Implications for Data Privacy

Under Caira, the third party doctrine continues to apply to the expectation of privacy with regard to personal information: if such data is voluntarily disclosed in any way, an individual cannot maintain any reasonable expectation of privacy as to that data.

In the analog world, what constitutes a “voluntary” disclosure is relatively straightforward. But how can one define a “voluntary” disclosure in the digital universe, where such disclosures may be happening under the surface and without the explicit knowledge of or any affirmative action by the owner of that data? Could Caira really have “voluntarily” disclosed his IP address to Microsoft, a process that happened instantaneously, automatically, and without any direct act on his part? Did he even know that such information existed, let alone was being shared -- a digital footprint of Caira’s path through cyberspace?

Despite the Seventh Circuit’s ruling in Caira, there are signs that changes may be coming to the applicability of the third party doctrine to the digital landscape. In the recent Supreme Court decision in United States v. Jones, 132 S. Ct. 945 (2012), the concurring opinions of Justices Sotomayor and Alito, joined by three other justices, critiqued the third party doctrine, expressing views that 21st century technological developments have dramatically increased the amount and precision of data the government can collect about individuals with relatively little effort.

The Supreme Court has upheld the third party doctrine, including in certain digital contexts, and the Caira decision follows Supreme Court precedent. But five sitting Supreme Court justices (Alito, Sotomayor, Ginsburg, Breyer and Kagan) recognize that the third party doctrine may not be one-size-fits-all and equally applicable to the analog and digital worlds, where explicit actions are replaced by implicit and abstract consent to the transfer of data. As a result of this growing dichotomy, the third party doctrine may one day be modified to adapt better to the reality of 21st century technology.

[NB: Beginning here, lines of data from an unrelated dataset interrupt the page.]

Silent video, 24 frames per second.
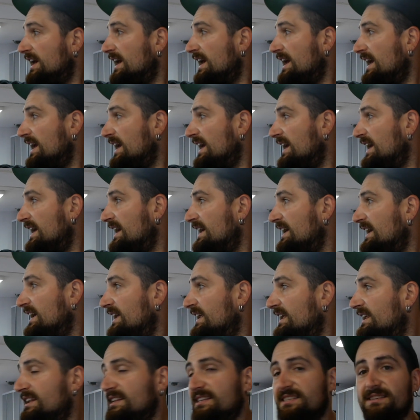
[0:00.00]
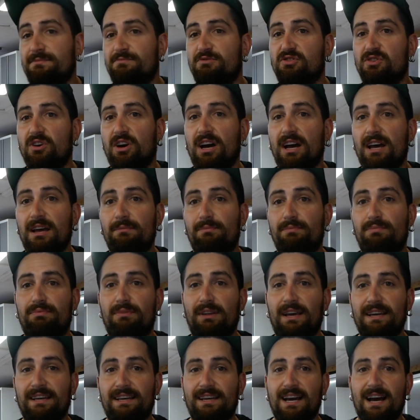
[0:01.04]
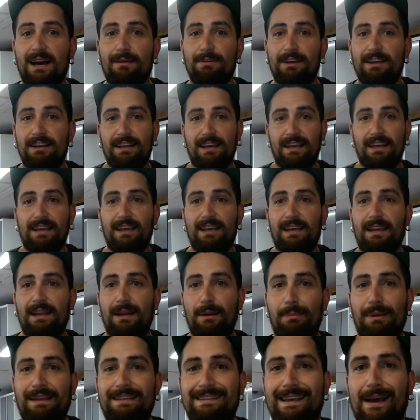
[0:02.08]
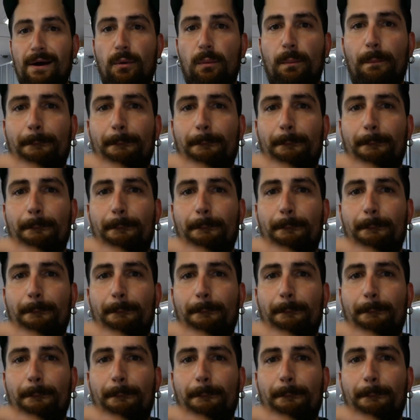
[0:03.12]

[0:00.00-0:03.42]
and subscribe, like, comment, and peace out.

What’s an Internet User to Do?

On the heels of Caira, anyone using the Internet to transmit information – whether by viewing a website, downloading a song, or merely checking one’s e-mail – should be aware that, under current law, there should be no reasonable expectation that such information will remain private. An individual need not realize that his actions create a digital paper trail or that his data is being shared with third parties without any explicit actions on his part; the third party doctrine remains valid. As the reality of applying the third party doctrine to evolving technology continues to be evaluated, however, changes to the law may be coming, perhaps sooner than we think.

And it could be worse. Frank Caira is currently serving a life sentence for a conviction in a separate case – in an attempt to avoid conviction on the drug charges discussed above, he also tried to have the prosecutor and DEA agent murdered. Perhaps granting implicit consent to transmit one’s digital data to third parties through cyberspace is not so bad after all.